> It matters because every dollar put into nuclear is dollar away from something else.
That’s not how things work. It’s tempting to view money in such simple term but also very wrong. In effect, the state has a lot of leeway in how it decides to invest and a lot of conservative positions are taken to preserve the overall status quo when it comes to who has power and who hasn’t.
This is exactly how capital works. You don't buy the machine that takes 10X as long to deliver, costs more, has unending waste storage liabilities, and is uninsurable.

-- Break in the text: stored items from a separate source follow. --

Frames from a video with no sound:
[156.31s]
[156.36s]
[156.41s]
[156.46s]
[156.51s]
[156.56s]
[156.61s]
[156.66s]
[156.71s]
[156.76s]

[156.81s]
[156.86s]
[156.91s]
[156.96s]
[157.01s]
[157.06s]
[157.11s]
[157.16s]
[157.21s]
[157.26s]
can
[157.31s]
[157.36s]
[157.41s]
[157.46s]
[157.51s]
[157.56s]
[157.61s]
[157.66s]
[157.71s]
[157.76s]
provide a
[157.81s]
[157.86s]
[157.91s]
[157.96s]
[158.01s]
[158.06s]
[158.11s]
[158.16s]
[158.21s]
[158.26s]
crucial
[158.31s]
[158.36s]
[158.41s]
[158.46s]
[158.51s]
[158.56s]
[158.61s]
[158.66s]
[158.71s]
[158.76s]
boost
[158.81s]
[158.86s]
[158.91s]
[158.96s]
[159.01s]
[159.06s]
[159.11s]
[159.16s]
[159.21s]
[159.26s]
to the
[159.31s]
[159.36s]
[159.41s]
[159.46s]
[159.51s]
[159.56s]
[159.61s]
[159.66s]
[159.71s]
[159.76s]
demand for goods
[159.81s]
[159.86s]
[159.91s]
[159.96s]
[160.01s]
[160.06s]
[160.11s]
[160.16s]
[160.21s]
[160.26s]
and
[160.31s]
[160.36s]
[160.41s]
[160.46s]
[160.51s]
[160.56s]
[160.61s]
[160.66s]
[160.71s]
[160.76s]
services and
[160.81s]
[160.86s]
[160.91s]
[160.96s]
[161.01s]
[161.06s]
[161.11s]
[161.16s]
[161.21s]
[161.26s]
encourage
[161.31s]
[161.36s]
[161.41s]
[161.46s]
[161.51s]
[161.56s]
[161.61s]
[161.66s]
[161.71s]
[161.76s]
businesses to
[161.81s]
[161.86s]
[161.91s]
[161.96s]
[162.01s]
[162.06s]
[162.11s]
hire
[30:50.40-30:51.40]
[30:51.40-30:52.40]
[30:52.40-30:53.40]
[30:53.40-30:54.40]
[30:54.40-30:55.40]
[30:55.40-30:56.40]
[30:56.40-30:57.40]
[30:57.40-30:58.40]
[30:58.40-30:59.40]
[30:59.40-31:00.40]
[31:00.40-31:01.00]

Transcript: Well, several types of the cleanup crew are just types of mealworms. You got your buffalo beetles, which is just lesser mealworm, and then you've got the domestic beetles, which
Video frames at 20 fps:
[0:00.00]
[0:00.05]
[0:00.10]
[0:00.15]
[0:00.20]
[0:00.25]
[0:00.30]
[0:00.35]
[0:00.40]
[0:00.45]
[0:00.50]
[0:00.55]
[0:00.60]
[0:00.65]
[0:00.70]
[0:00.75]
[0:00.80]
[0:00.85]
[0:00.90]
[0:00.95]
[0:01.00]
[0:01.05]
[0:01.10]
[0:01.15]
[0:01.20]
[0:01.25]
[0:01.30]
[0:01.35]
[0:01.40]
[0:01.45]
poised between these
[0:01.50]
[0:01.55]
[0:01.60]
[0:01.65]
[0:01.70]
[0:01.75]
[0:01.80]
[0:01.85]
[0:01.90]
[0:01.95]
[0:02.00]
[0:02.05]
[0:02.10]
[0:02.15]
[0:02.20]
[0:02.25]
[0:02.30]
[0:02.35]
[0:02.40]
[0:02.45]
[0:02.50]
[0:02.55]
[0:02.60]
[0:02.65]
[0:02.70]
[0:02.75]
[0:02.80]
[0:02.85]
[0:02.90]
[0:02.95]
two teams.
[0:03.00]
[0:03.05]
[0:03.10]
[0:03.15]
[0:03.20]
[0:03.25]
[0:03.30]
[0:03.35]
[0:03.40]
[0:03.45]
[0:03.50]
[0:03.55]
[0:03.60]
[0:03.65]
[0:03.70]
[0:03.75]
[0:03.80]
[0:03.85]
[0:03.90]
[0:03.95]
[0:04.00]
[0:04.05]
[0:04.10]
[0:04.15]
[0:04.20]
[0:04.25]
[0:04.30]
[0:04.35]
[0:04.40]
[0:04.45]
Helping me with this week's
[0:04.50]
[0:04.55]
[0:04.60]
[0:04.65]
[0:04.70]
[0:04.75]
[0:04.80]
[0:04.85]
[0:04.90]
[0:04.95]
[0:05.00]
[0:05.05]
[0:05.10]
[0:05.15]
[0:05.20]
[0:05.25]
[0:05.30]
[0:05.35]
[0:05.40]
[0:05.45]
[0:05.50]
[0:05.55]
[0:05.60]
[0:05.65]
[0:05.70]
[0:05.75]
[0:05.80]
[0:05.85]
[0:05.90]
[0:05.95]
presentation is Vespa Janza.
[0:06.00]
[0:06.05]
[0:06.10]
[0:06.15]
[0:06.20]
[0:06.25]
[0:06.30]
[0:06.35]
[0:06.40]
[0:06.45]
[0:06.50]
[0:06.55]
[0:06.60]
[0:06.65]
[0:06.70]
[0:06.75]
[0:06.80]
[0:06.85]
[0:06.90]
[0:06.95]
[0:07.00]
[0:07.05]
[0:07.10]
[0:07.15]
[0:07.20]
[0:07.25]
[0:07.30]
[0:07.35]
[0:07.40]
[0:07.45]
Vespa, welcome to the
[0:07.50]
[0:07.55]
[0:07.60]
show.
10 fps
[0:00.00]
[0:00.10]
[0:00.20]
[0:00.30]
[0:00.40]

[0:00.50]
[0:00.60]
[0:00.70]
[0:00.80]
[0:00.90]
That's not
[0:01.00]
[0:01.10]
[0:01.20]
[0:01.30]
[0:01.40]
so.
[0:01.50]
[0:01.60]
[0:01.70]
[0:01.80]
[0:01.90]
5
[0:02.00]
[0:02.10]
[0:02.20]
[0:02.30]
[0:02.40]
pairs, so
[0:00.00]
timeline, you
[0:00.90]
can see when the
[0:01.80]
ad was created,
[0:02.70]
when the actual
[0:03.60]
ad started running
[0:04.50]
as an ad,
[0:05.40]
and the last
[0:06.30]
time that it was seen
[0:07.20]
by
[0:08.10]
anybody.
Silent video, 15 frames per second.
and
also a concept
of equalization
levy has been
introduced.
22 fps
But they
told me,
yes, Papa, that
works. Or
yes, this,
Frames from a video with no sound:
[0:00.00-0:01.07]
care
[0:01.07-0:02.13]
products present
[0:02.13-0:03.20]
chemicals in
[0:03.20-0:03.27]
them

National scale investment like the power grid are not subject to the same kind of rules that classical investment because the state can and do print money. For all the bad things I have to say about the Inflation Reduction Act for exemple, it will result in significant investment in renewable with money which for all intent and purpose appeared out of thin air (with all the impact this will have on the overall equilibrium of the economy).
You could have at the same time have a comprehensive investment plan for nuclear and renewable without one significantly impacting the funding of the other. The US would be labour and knowledge limited long before it is capital starved.
The money represents real resources. Printing more of it doesn't make more resources, it just moves some power over the allocation of those resources to the government printing it.
That’s not how things work. It’s tempting to view money in such simple term but also very wrong. In effect, the state has a lot of leeway in how it decides to invest and a lot of conservative positions are taken to preserve the overall status quo when it comes to who has power and who hasn’t.